■ Entries provided ■
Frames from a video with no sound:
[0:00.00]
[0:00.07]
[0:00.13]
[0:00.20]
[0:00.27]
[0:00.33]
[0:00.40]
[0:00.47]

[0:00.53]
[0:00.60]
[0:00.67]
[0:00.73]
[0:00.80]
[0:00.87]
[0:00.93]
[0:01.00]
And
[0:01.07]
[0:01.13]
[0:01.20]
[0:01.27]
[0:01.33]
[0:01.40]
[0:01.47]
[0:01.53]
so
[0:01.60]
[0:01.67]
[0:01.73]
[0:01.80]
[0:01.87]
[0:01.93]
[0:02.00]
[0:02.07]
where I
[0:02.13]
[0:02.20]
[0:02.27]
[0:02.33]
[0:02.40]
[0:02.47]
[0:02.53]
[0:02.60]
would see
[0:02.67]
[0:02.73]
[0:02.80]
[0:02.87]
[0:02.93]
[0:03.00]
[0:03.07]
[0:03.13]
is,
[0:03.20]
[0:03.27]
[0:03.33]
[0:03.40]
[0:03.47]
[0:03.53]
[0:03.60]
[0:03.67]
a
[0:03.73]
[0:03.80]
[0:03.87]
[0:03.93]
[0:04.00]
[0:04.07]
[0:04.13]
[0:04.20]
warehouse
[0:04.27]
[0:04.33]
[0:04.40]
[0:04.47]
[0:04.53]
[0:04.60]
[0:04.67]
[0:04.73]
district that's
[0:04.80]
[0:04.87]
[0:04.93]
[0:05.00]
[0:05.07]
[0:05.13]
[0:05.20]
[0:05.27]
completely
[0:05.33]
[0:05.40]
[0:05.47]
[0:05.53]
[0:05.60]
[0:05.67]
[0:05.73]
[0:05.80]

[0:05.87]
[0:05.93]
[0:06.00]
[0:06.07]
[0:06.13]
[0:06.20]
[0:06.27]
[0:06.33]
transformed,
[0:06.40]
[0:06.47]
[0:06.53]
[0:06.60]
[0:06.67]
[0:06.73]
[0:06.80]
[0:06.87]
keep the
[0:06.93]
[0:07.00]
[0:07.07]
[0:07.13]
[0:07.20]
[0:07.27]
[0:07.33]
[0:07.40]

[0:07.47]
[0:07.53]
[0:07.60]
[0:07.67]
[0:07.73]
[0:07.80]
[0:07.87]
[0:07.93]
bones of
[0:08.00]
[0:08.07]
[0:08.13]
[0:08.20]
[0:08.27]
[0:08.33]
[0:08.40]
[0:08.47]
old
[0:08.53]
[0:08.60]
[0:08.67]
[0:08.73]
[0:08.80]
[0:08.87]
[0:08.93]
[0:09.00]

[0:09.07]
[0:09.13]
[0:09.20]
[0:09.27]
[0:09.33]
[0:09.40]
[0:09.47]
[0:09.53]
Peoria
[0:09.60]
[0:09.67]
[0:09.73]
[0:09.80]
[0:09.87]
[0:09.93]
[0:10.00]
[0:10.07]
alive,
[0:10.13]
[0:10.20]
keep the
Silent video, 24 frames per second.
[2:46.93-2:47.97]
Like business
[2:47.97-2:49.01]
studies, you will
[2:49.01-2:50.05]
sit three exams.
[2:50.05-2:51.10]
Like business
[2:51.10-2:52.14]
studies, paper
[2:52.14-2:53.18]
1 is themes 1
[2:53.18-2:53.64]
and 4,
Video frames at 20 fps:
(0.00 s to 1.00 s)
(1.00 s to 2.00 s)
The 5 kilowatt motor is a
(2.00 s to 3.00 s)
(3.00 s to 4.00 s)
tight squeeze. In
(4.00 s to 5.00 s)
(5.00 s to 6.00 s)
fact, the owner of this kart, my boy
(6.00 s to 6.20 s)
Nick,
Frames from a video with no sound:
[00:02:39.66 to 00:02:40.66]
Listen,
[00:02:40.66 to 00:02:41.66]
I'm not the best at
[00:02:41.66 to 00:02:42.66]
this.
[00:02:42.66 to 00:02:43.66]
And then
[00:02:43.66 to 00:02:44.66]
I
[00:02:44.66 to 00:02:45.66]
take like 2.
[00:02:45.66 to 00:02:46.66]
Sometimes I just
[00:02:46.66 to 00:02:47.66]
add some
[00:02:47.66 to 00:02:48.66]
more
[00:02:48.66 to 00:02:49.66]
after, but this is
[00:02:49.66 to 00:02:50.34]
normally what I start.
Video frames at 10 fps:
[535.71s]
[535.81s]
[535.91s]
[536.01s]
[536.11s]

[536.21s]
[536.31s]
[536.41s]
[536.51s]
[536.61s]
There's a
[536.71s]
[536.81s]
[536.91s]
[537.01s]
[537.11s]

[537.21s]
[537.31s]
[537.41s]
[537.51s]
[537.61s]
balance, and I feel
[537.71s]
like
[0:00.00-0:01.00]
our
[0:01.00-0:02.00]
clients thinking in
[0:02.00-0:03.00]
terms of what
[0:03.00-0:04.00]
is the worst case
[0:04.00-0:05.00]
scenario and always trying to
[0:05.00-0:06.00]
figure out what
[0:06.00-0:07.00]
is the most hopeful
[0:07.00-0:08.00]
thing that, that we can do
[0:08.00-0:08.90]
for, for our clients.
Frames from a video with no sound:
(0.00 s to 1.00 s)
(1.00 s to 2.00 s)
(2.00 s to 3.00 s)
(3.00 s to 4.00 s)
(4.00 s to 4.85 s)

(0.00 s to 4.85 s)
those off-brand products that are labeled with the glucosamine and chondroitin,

■ Required action ■
Every record must be transcribed exactly, with no line skipped.

■ Task response ■
Frames from a video with no sound:
[0:00.00]
[0:00.07]
[0:00.13]
[0:00.20]
[0:00.27]
[0:00.33]
[0:00.40]
[0:00.47]

[0:00.53]
[0:00.60]
[0:00.67]
[0:00.73]
[0:00.80]
[0:00.87]
[0:00.93]
[0:01.00]
And
[0:01.07]
[0:01.13]
[0:01.20]
[0:01.27]
[0:01.33]
[0:01.40]
[0:01.47]
[0:01.53]
so
[0:01.60]
[0:01.67]
[0:01.73]
[0:01.80]
[0:01.87]
[0:01.93]
[0:02.00]
[0:02.07]
where I
[0:02.13]
[0:02.20]
[0:02.27]
[0:02.33]
[0:02.40]
[0:02.47]
[0:02.53]
[0:02.60]
would see
[0:02.67]
[0:02.73]
[0:02.80]
[0:02.87]
[0:02.93]
[0:03.00]
[0:03.07]
[0:03.13]
is,
[0:03.20]
[0:03.27]
[0:03.33]
[0:03.40]
[0:03.47]
[0:03.53]
[0:03.60]
[0:03.67]
a
[0:03.73]
[0:03.80]
[0:03.87]
[0:03.93]
[0:04.00]
[0:04.07]
[0:04.13]
[0:04.20]
warehouse
[0:04.27]
[0:04.33]
[0:04.40]
[0:04.47]
[0:04.53]
[0:04.60]
[0:04.67]
[0:04.73]
district that's
[0:04.80]
[0:04.87]
[0:04.93]
[0:05.00]
[0:05.07]
[0:05.13]
[0:05.20]
[0:05.27]
completely
[0:05.33]
[0:05.40]
[0:05.47]
[0:05.53]
[0:05.60]
[0:05.67]
[0:05.73]
[0:05.80]

[0:05.87]
[0:05.93]
[0:06.00]
[0:06.07]
[0:06.13]
[0:06.20]
[0:06.27]
[0:06.33]
transformed,
[0:06.40]
[0:06.47]
[0:06.53]
[0:06.60]
[0:06.67]
[0:06.73]
[0:06.80]
[0:06.87]
keep the
[0:06.93]
[0:07.00]
[0:07.07]
[0:07.13]
[0:07.20]
[0:07.27]
[0:07.33]
[0:07.40]

[0:07.47]
[0:07.53]
[0:07.60]
[0:07.67]
[0:07.73]
[0:07.80]
[0:07.87]
[0:07.93]
bones of
[0:08.00]
[0:08.07]
[0:08.13]
[0:08.20]
[0:08.27]
[0:08.33]
[0:08.40]
[0:08.47]
old
[0:08.53]
[0:08.60]
[0:08.67]
[0:08.73]
[0:08.80]
[0:08.87]
[0:08.93]
[0:09.00]

[0:09.07]
[0:09.13]
[0:09.20]
[0:09.27]
[0:09.33]
[0:09.40]
[0:09.47]
[0:09.53]
Peoria
[0:09.60]
[0:09.67]
[0:09.73]
[0:09.80]
[0:09.87]
[0:09.93]
[0:10.00]
[0:10.07]
alive,
[0:10.13]
[0:10.20]
keep the
Silent video, 24 frames per second.
[2:46.93-2:47.97]
Like business
[2:47.97-2:49.01]
studies, you will
[2:49.01-2:50.05]
sit three exams.
[2:50.05-2:51.10]
Like business
[2:51.10-2:52.14]
studies, paper
[2:52.14-2:53.18]
1 is themes 1
[2:53.18-2:53.64]
and 4,
Video frames at 20 fps:
(0.00 s to 1.00 s)
(1.00 s to 2.00 s)
The 5 kilowatt motor is a
(2.00 s to 3.00 s)
(3.00 s to 4.00 s)
tight squeeze. In
(4.00 s to 5.00 s)
(5.00 s to 6.00 s)
fact, the owner of this kart, my boy
(6.00 s to 6.20 s)
Nick,
Frames from a video with no sound:
[00:02:39.66 to 00:02:40.66]
Listen,
[00:02:40.66 to 00:02:41.66]
I'm not the best at
[00:02:41.66 to 00:02:42.66]
this.
[00:02:42.66 to 00:02:43.66]
And then
[00:02:43.66 to 00:02:44.66]
I
[00:02:44.66 to 00:02:45.66]
take like 2.
[00:02:45.66 to 00:02:46.66]
Sometimes I just
[00:02:46.66 to 00:02:47.66]
add some
[00:02:47.66 to 00:02:48.66]
more
[00:02:48.66 to 00:02:49.66]
after, but this is
[00:02:49.66 to 00:02:50.34]
normally what I start.
Video frames at 10 fps:
[535.71s]
[535.81s]
[535.91s]
[536.01s]
[536.11s]

[536.21s]
[536.31s]
[536.41s]
[536.51s]
[536.61s]
There's a
[536.71s]
[536.81s]
[536.91s]
[537.01s]
[537.11s]

[537.21s]
[537.31s]
[537.41s]
[537.51s]
[537.61s]
balance, and I feel
[537.71s]
like
[0:00.00-0:01.00]
our
[0:01.00-0:02.00]
clients thinking in
[0:02.00-0:03.00]
terms of what
[0:03.00-0:04.00]
is the worst case
[0:04.00-0:05.00]
scenario and always trying to
[0:05.00-0:06.00]
figure out what
[0:06.00-0:07.00]
is the most hopeful
[0:07.00-0:08.00]
thing that, that we can do
[0:08.00-0:08.90]
for, for our clients.
Frames from a video with no sound:
(0.00 s to 1.00 s)
(1.00 s to 2.00 s)
(2.00 s to 3.00 s)
(3.00 s to 4.00 s)
(4.00 s to 4.85 s)

(0.00 s to 4.85 s)
those off-brand products that are labeled with the glucosamine and chondroitin,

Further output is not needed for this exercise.